US military aid supports SAAF C-130s


The military aid that South Africa receives from the United States every year largely goes towards supporting the Air Force’s fleet of nine C-130 Hercules aircraft.

According to an official from the US military’s Africa Command (Africom), most of the $750 000 per year of the US government’s Foreign Military Financing (FMF) grant money is used to support Hercules aircraft, and includes things like buying spares and providing aircrew training. Aircrew use simulators in the United States to practice emergency procedures that would be too risky with real aircraft.

In 2010 and 2011 South Africa was scheduled to receive $800 000 in Foreign Military Financing, according to the US Department of State. Foreign Military Financing to South Africa topped out at around $1 million but now stands at around $750 000 per annum, according to the Africom official.

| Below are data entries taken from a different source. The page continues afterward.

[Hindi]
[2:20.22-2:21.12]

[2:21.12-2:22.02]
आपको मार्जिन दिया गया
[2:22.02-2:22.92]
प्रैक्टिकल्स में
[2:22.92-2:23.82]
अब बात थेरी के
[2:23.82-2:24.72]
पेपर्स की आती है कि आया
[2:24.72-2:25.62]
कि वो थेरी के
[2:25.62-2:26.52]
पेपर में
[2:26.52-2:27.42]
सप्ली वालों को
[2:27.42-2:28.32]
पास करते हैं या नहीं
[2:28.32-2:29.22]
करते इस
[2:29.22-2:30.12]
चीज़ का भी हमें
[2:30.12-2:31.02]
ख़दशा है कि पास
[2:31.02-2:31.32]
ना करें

Other foreign military financing goes towards the South African Navy – money goes towards an adaptor on a submarine hatch collar, the official said.

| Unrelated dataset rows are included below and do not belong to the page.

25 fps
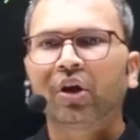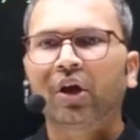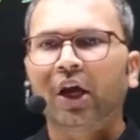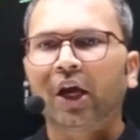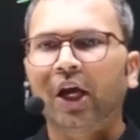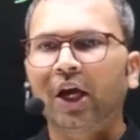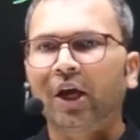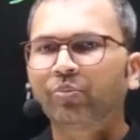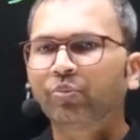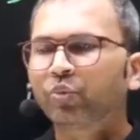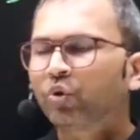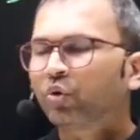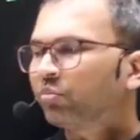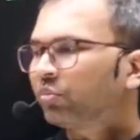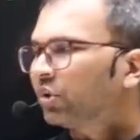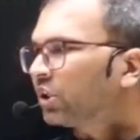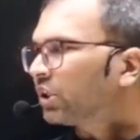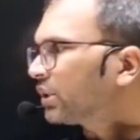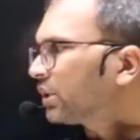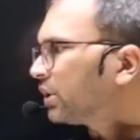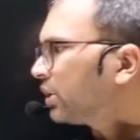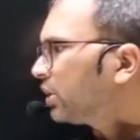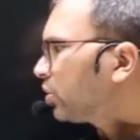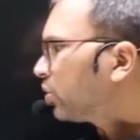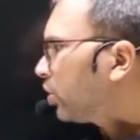
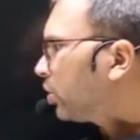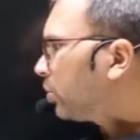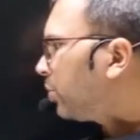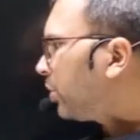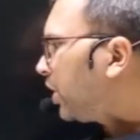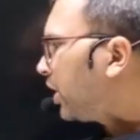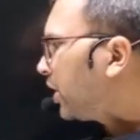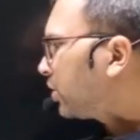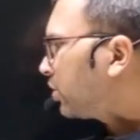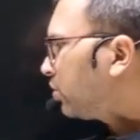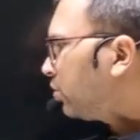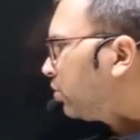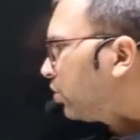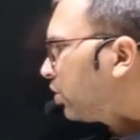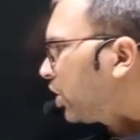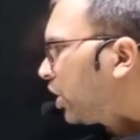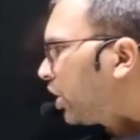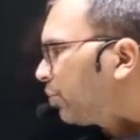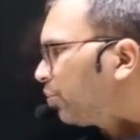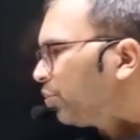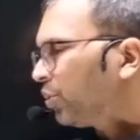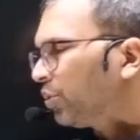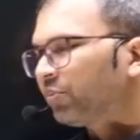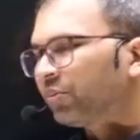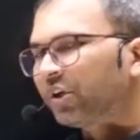एपोमिक्सिस और
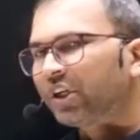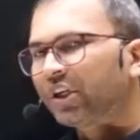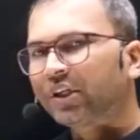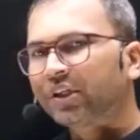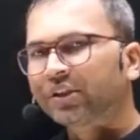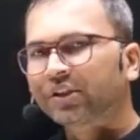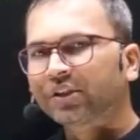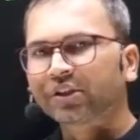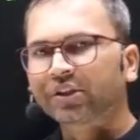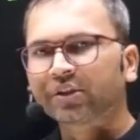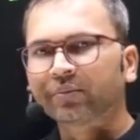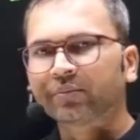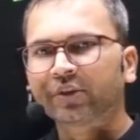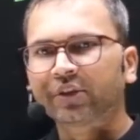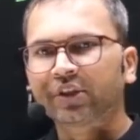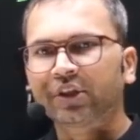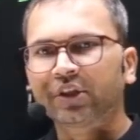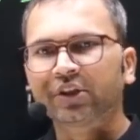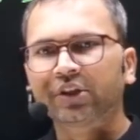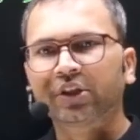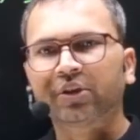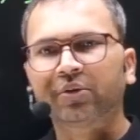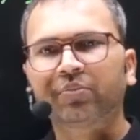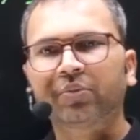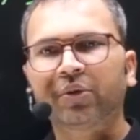पार्थिनोकार्पी पहले इसे समझ
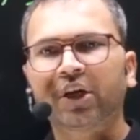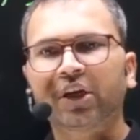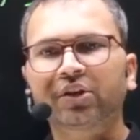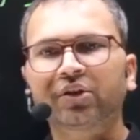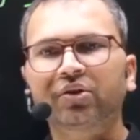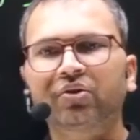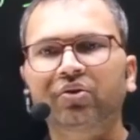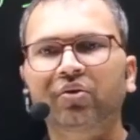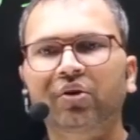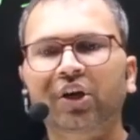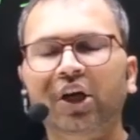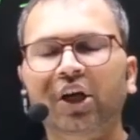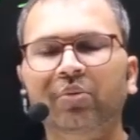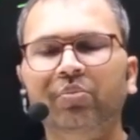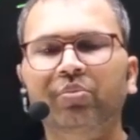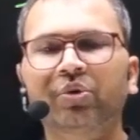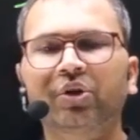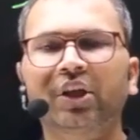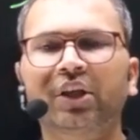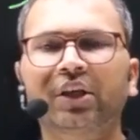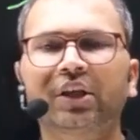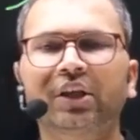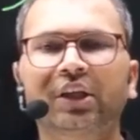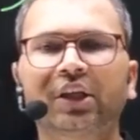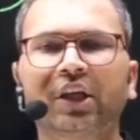लेते हैं पार्थिनोकार्पी
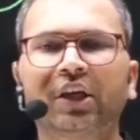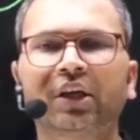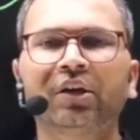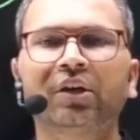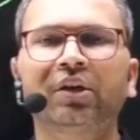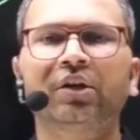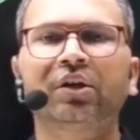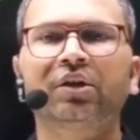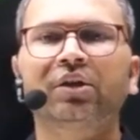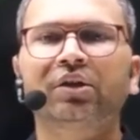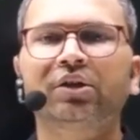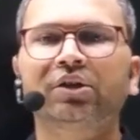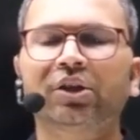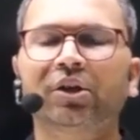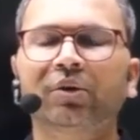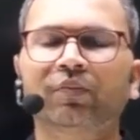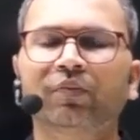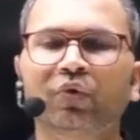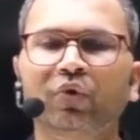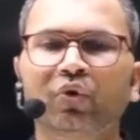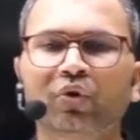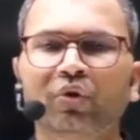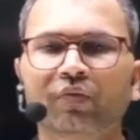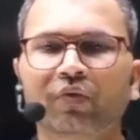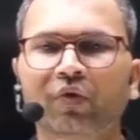यानी क्या जब
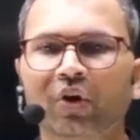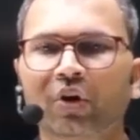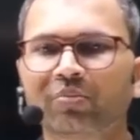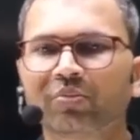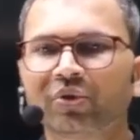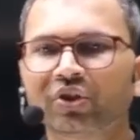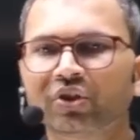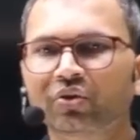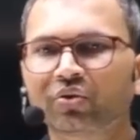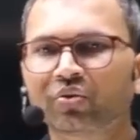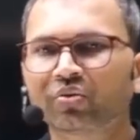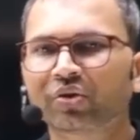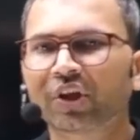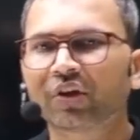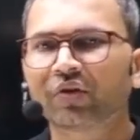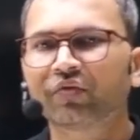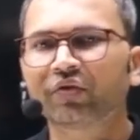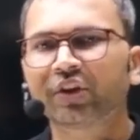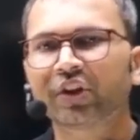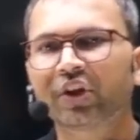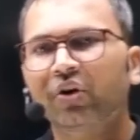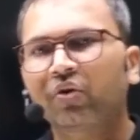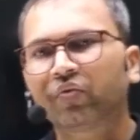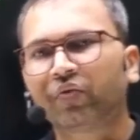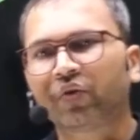फ्रूट फॉर्मेशन होता है
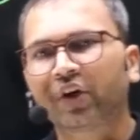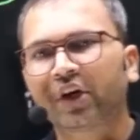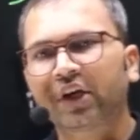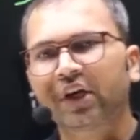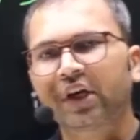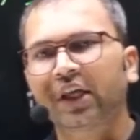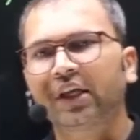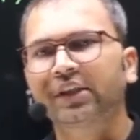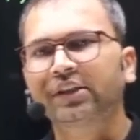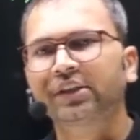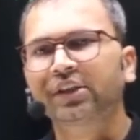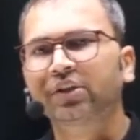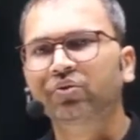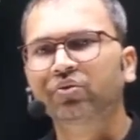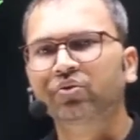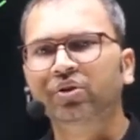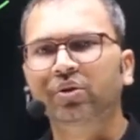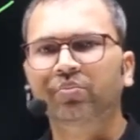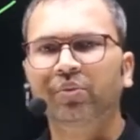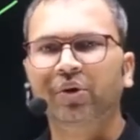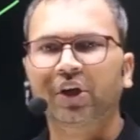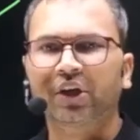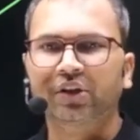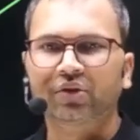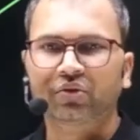विदाउट फर्टिलाइजेशन उसे
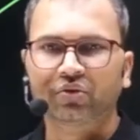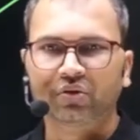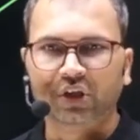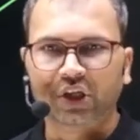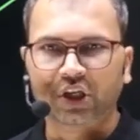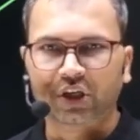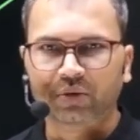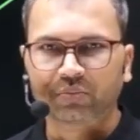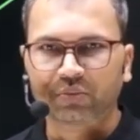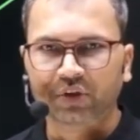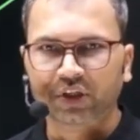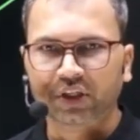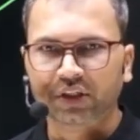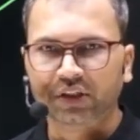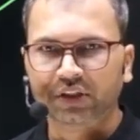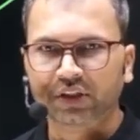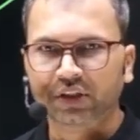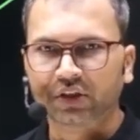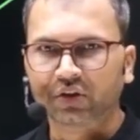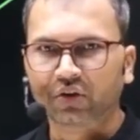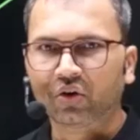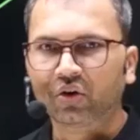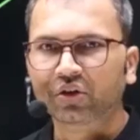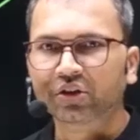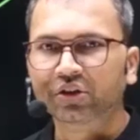पार्थिनोकार्पी कहते
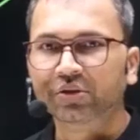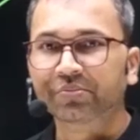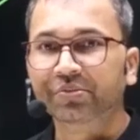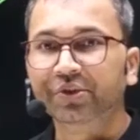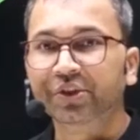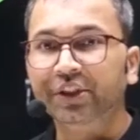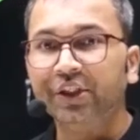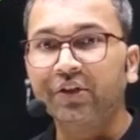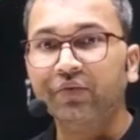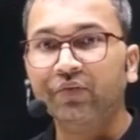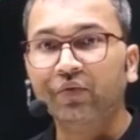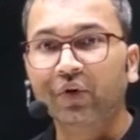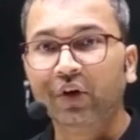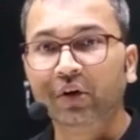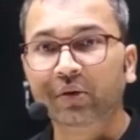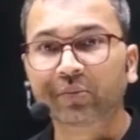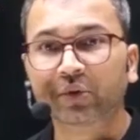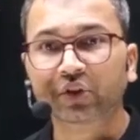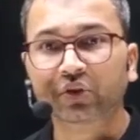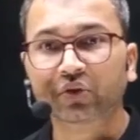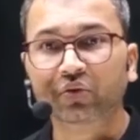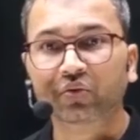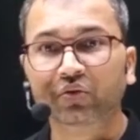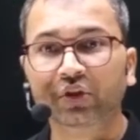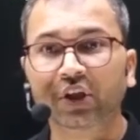हैं और जब सीड
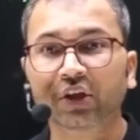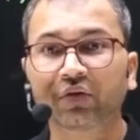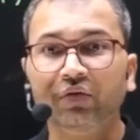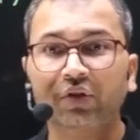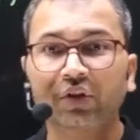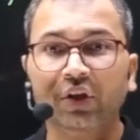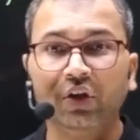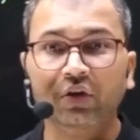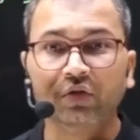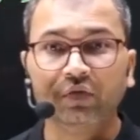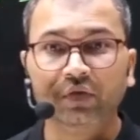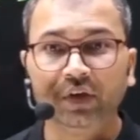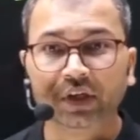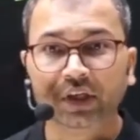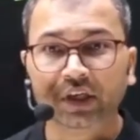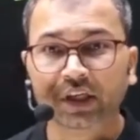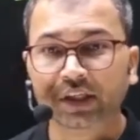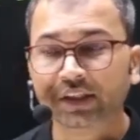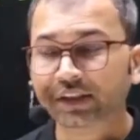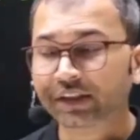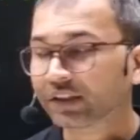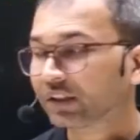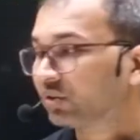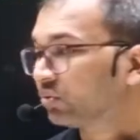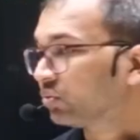फॉर्मेशन होता है विदाउट
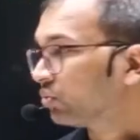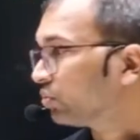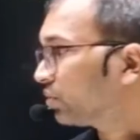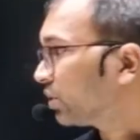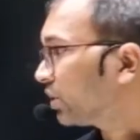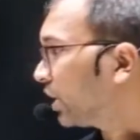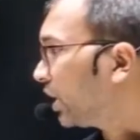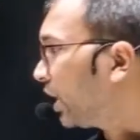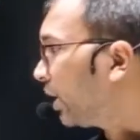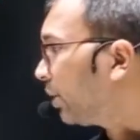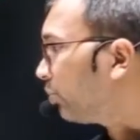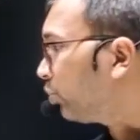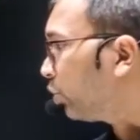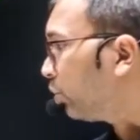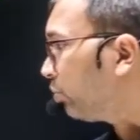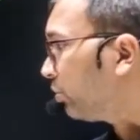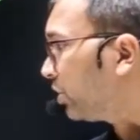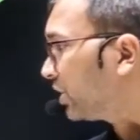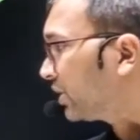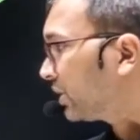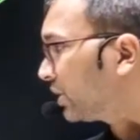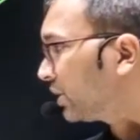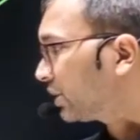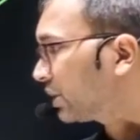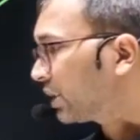फर्टिलाइजेशन उसे
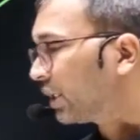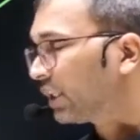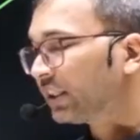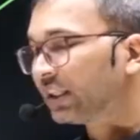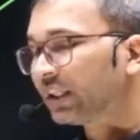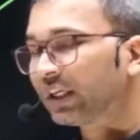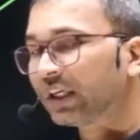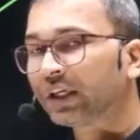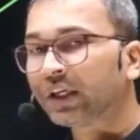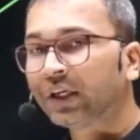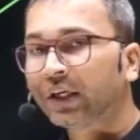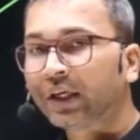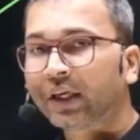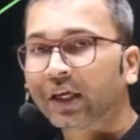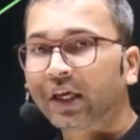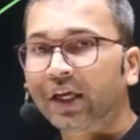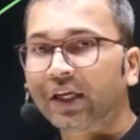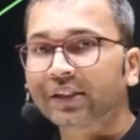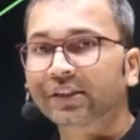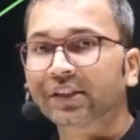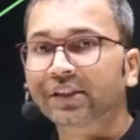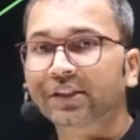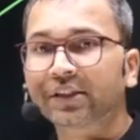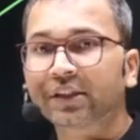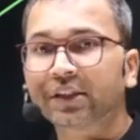एपोमिक्सिस कहते हैं
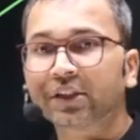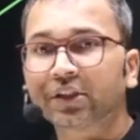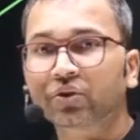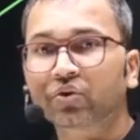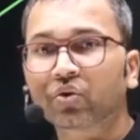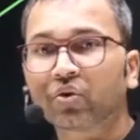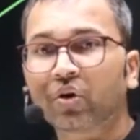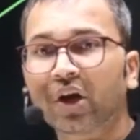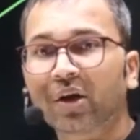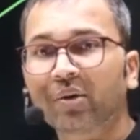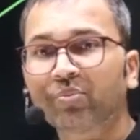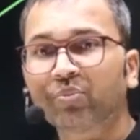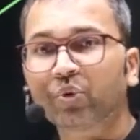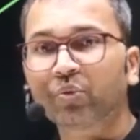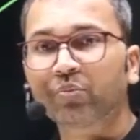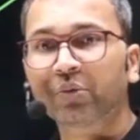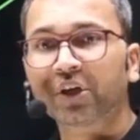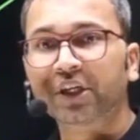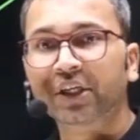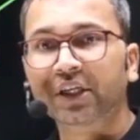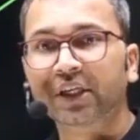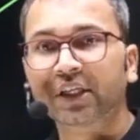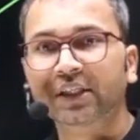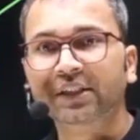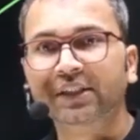ऐसे सीड्स को
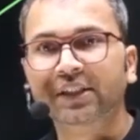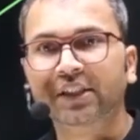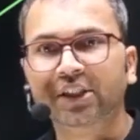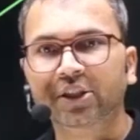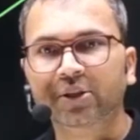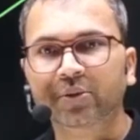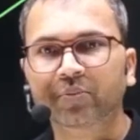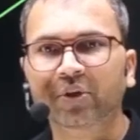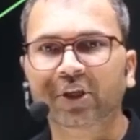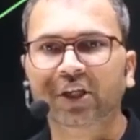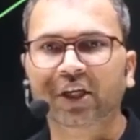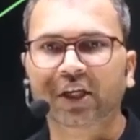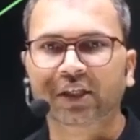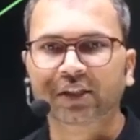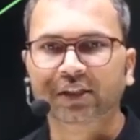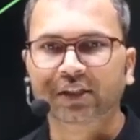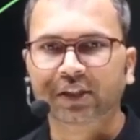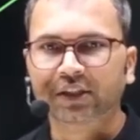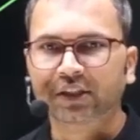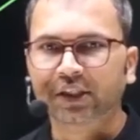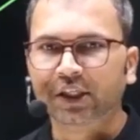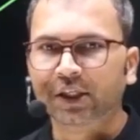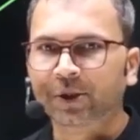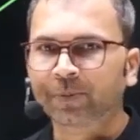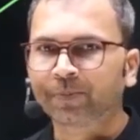एपोमिक्टिक सीड्स भी कहा
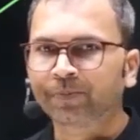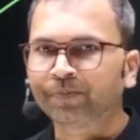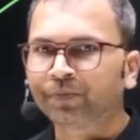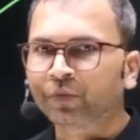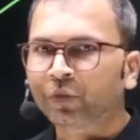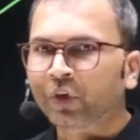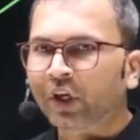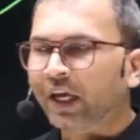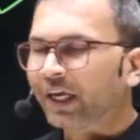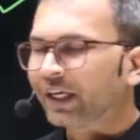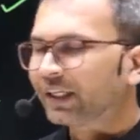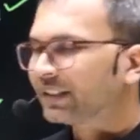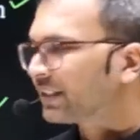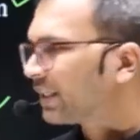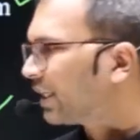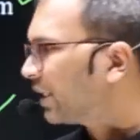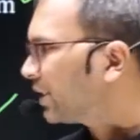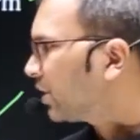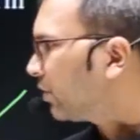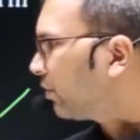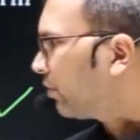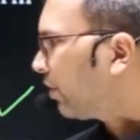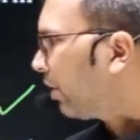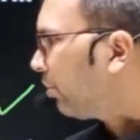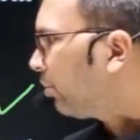जाता है
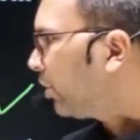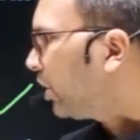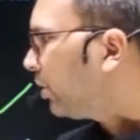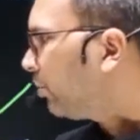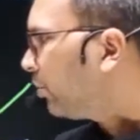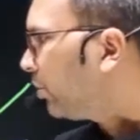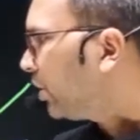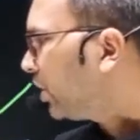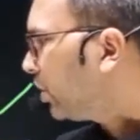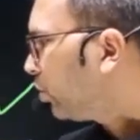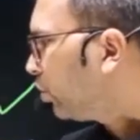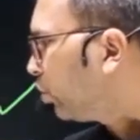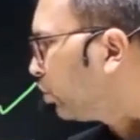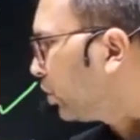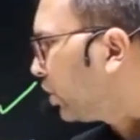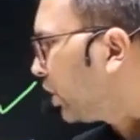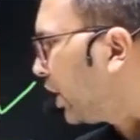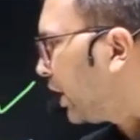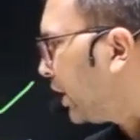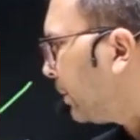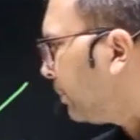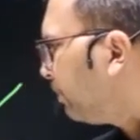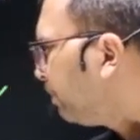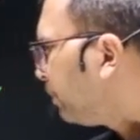एस्ट्रेसी फैमिली में ये होता है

In addition to Foreign Military Financing, the SAAF has also benefitted from excess defence articles, which are received at a fraction of the original cost. The SAAF took delivery of seven new C-130B Hercules in 1963, of which six remain in use. Three ex-US Navy C-130F aircraft were acquired in 1996, with a further two ex-US Air Force C-130Bs delivered in 1998, all under the United States Excess Defence Articles Programme. The F models were retired shortly after delivery, but the nine C-130Bs were upgraded and modernised between 1996 to 2009 to the C-130BZ configuration, incorporating a modern glass cockpit.

The South African Air Force has nine C-130s in its inventory, with an average of three flying at any one time and the rest undergoing maintenance and checks.

The US FMF programme provides grants and loans to assist foreign nations in purchasing US-made weapons, defence articles, services and military training. US Congress appropriates FMF funds in the International Affairs Budget, while the Department of State allocates the funds for eligible friends and allies, and the Department of Defence executes the programme.

The FMF programme in Africa has grown from $16 million in fiscal year 2008 to $45 million in fiscal year 2011. Approximately 18 nations receive grants through the FMF program. In FY2011, the largest benefitting country in the Africom area of responsibility was Tunisia with an allocation of $17 million, followed by Morocco with $9 million and Liberia with $7 million.

The countries within the AFRICOM area of responsibility that receive FMF include: Botswana, Chad, Democratic Republic of the Congo, Djibouti, Ethiopia, Gabon, Ghana, Guinea, Kenya, Liberia, Libya, Mali, Morocco, Nigeria, Rwanda, Senegal, South Africa, Tanzania, Tunisia, and Uganda.